MAYA STAFFINGは、企業調査インタビュー業務の効率化を目的に、AIコールセンターシステム「VLOOM」と統合CRMマーケティングシステム「GROWCE」を採用した。3月4日、システムを提供するコラボスが発表した。電話とメールの履歴を一元管理することで、オペレーター1人あたりの発信効率を約1.5倍に向上させたほか、システムコスト全体の25%削減を達成した。
MAYA STAFFINGは、人材派遣や人材紹介、BPO(ビジネス・プロセス・アウトソーシング)サービスを主軸とする総合人材サービス企業だ。同社では今回、約3万社の企業リストを対象に、経営層を中心としたオンラインインタビューのアポイントを取得する大規模な調査業務を実施することになった。
この業務では、業種や従業員規模、エリアなどの複数条件を掛け合わせた複雑なセグメント管理が求められていた。また、通話結果も単なる成否だけでなく、再架電や担当者別対応、対面インタビューへの分岐など、多段階のステータス管理が必要だったという。さらに、電話の発信・受信に加え、インタビュー用URLを送付するメール対応の履歴も一元的に把握できる仕組みが不可欠だった。
しかし、既存のCTIシステムでは多岐にわたる入力項目や、電話とメールをまたぐ履歴管理への対応が難しく、運用負荷の増大が大きな懸念となっていた。導入期間が約半年と限られ、月ごとに利用規模の変動があることもシステム選定の制約となっていた。

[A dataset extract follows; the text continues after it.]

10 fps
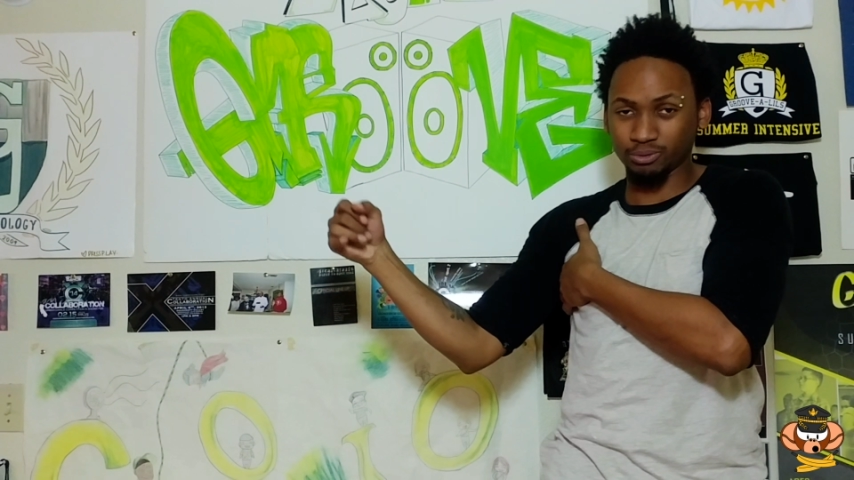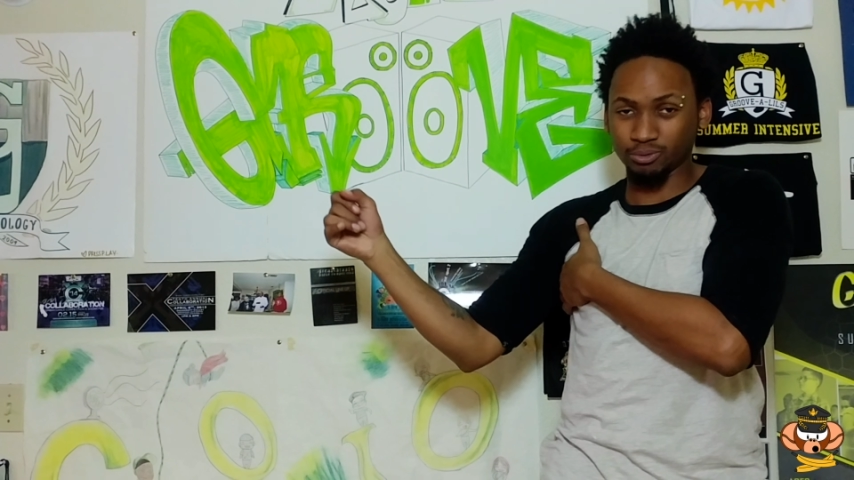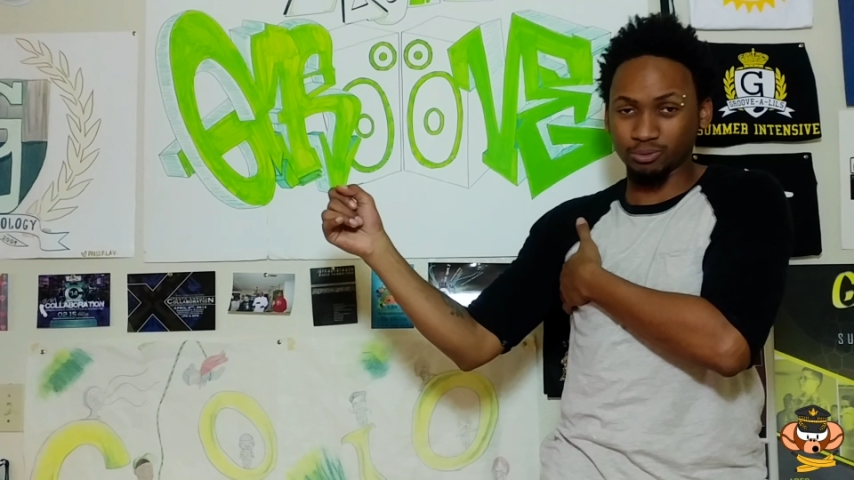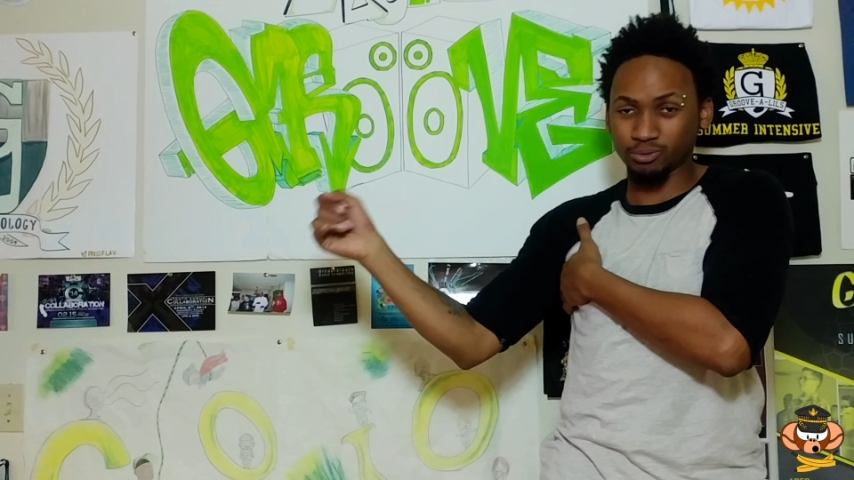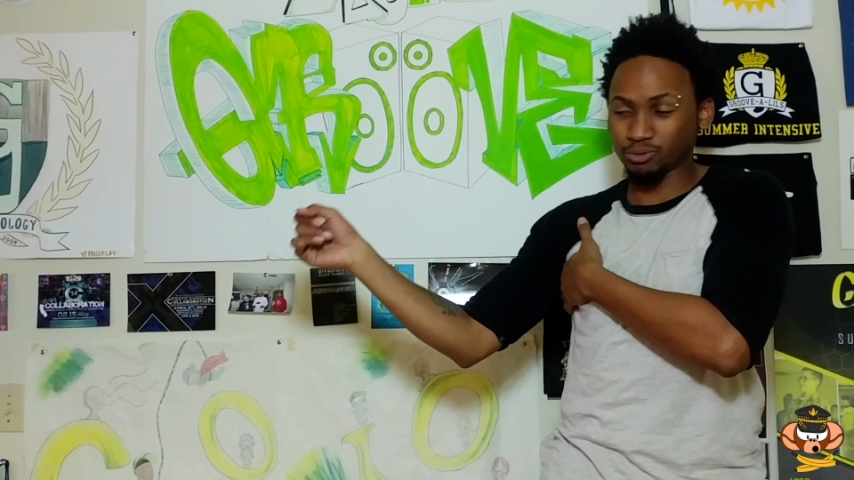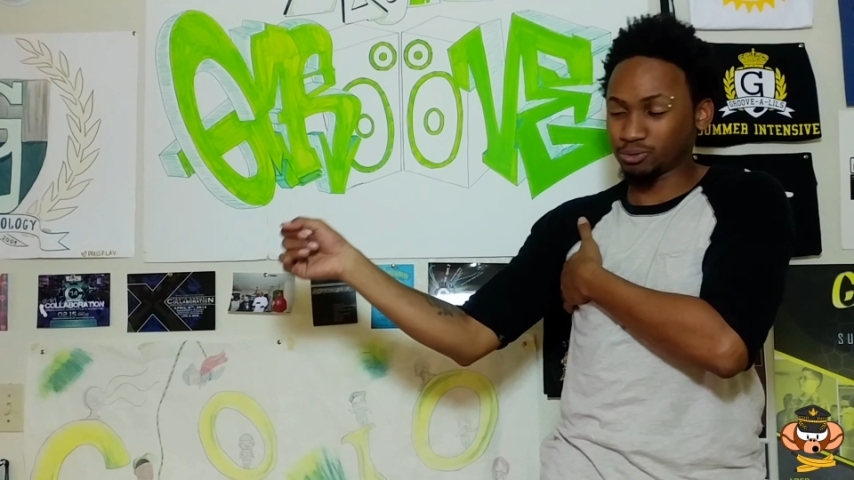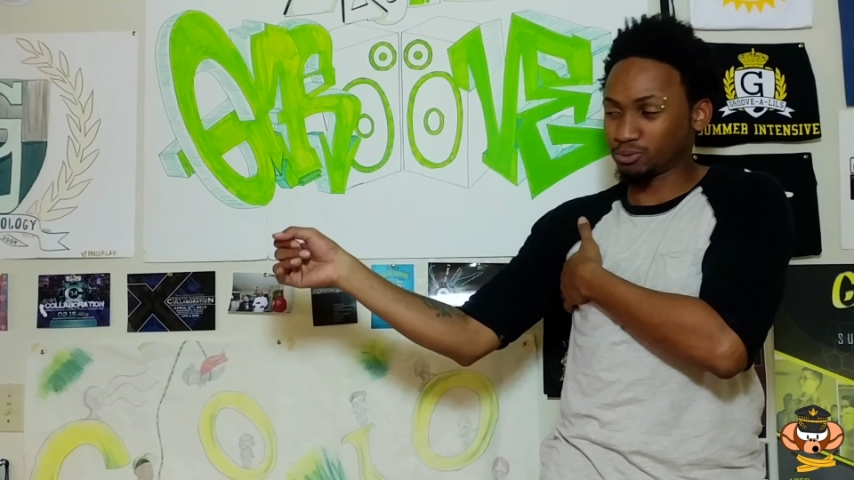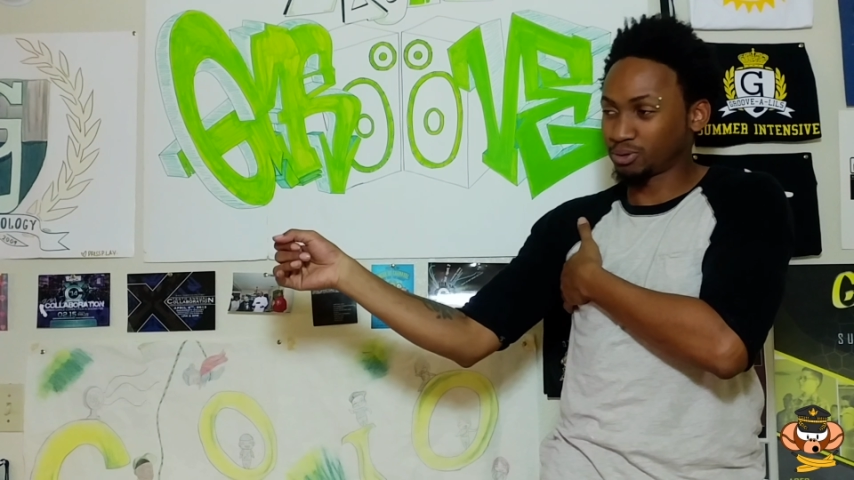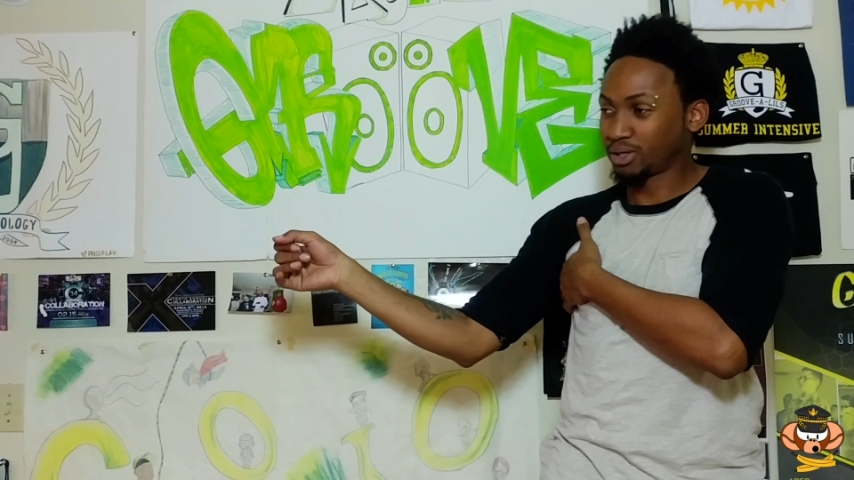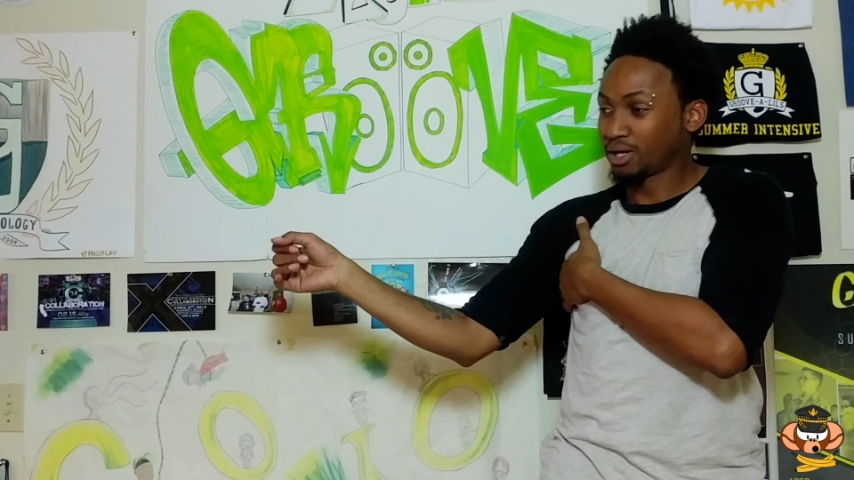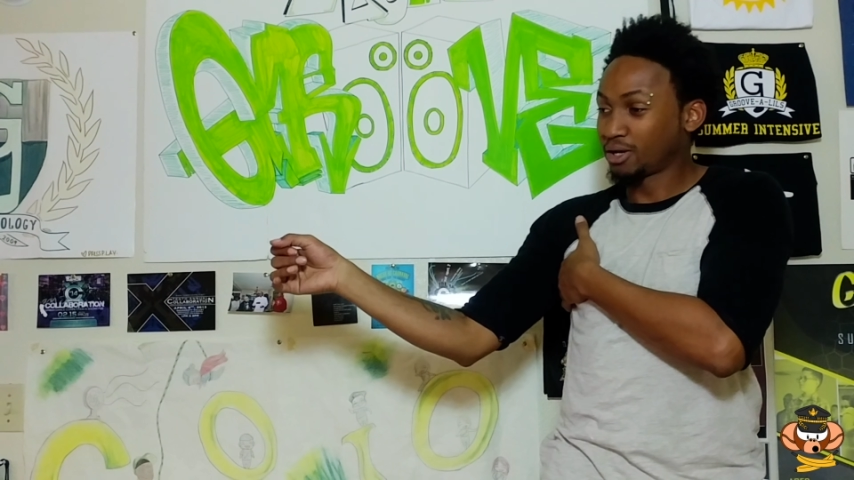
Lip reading: do, do.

こうした課題に対し、MAYA STAFFINGは柔軟なライセンス契約が可能で、受発信とメール対応をオールインワンで管理できる点、複雑なレポート設計に対応できる点を評価し、VLOOMとGROWCEの採用を決めた。選定にあたっては、コラボスの営業担当者が抽象的な要望から最終的なゴールを逆算し、実際の操作画面を構築しながら設計を進めた伴走型の支援体制も高く評価した。
システムの導入で、GROWCE上で電話とメールの履歴が時系列で集約され、チャネルをまたいだ応対確認の工数が大幅に削減された。業務要件に合わせて入力項目を最小限に絞り込んだ画面設計を行った結果、オペレーター1人あたりの1日平均発信件数は、当初想定の50件から75件程度へと伸長した。
コスト面でも成果が得られている。当初はCRM、CTI、メーラーを個別に導入することも検討していたが、機能を網羅した連携システムとして再構築したことで、想定していたシステムコストを約25%削減することに成功した。現場のオペレーターからは、履歴を一画面で確認できる利便性や、チャネルをまたいだやり取りの追いやすさを評価する声が上がっている。
今回のプロジェクトを通じ、管理者が状況を即座に把握して迅速なフィードバックを行える体制が整った。MAYA STAFFINGでは、今回のシステムを他の案件の提案時にも活用しており、社内の案件化率向上にもつながっている。今後は、コラボスのシステムと自社の人材リソースを掛け合わせ、パッケージ化した新しいBPOサービスの展開などを検討していく。MAYA STAFFINGは、既存業務の拡大と新規業務の獲得により企業スケールを引き上げ、知名度の向上を図る。MAYA STAFFINGは、「コラボスとは単なるシステム利用にとどまらず、共に価値を創っていけるパートナーとして長期的な関係を築いていきたい。現状の売上規模から200億、500億と引き上げられるよう事業を拡大していく」としている。